Write out again only the lines between the one with "[14:22.81-14:23.31]" and the end of the records below, both ends counted, and don't include the pictures.

--*--

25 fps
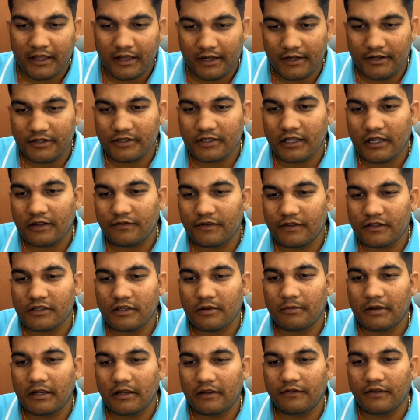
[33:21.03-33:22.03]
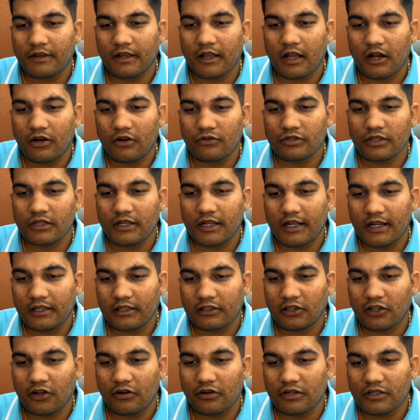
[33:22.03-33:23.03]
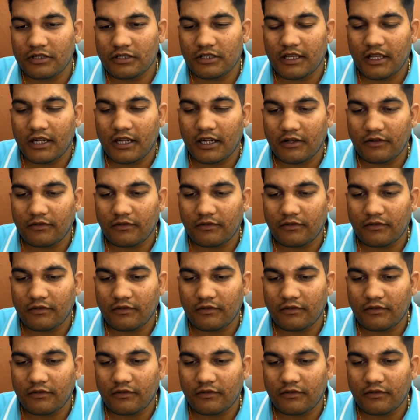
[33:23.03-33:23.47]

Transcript: itself is a malefic house and eighth lord is there,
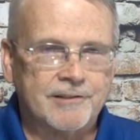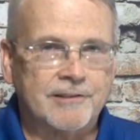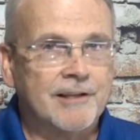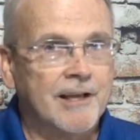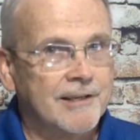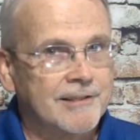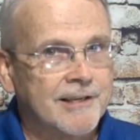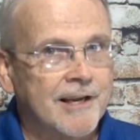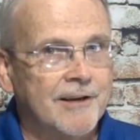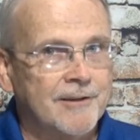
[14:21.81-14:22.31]

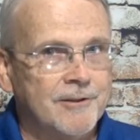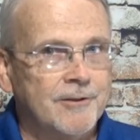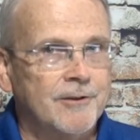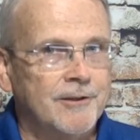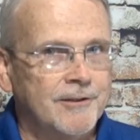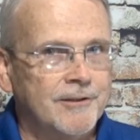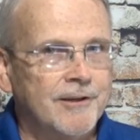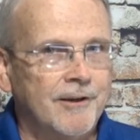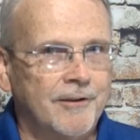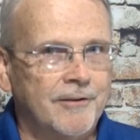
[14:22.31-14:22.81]
That's how you
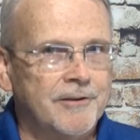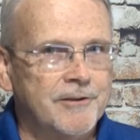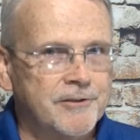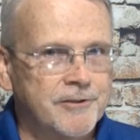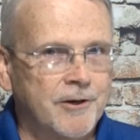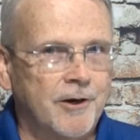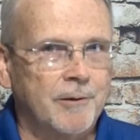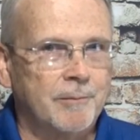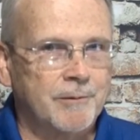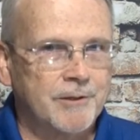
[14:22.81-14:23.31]
can tell they're
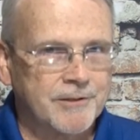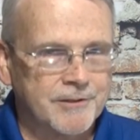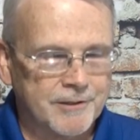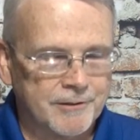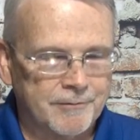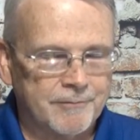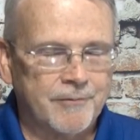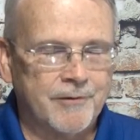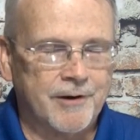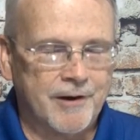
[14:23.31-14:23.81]
sharp, because
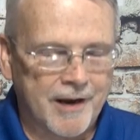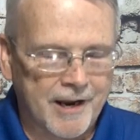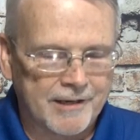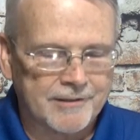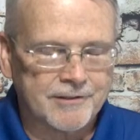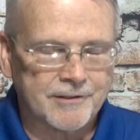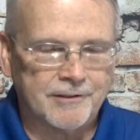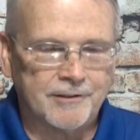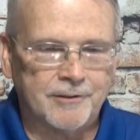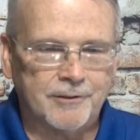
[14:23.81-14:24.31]
they're
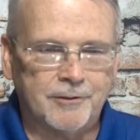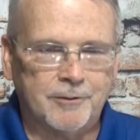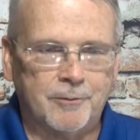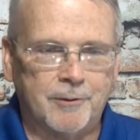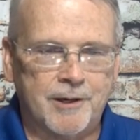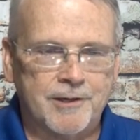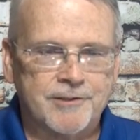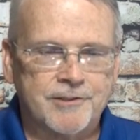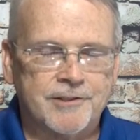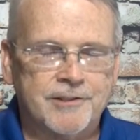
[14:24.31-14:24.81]
asking good
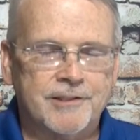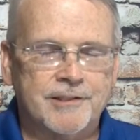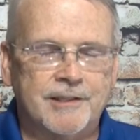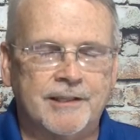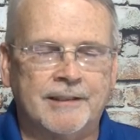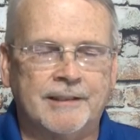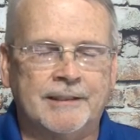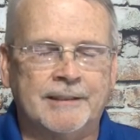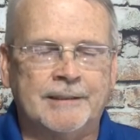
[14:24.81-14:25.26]
questions.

--*--

FINISHED TASK ->
[14:22.81-14:23.31]
can tell they're
[14:23.31-14:23.81]
sharp, because
[14:23.81-14:24.31]
they're
[14:24.31-14:24.81]
asking good
[14:24.81-14:25.26]
questions.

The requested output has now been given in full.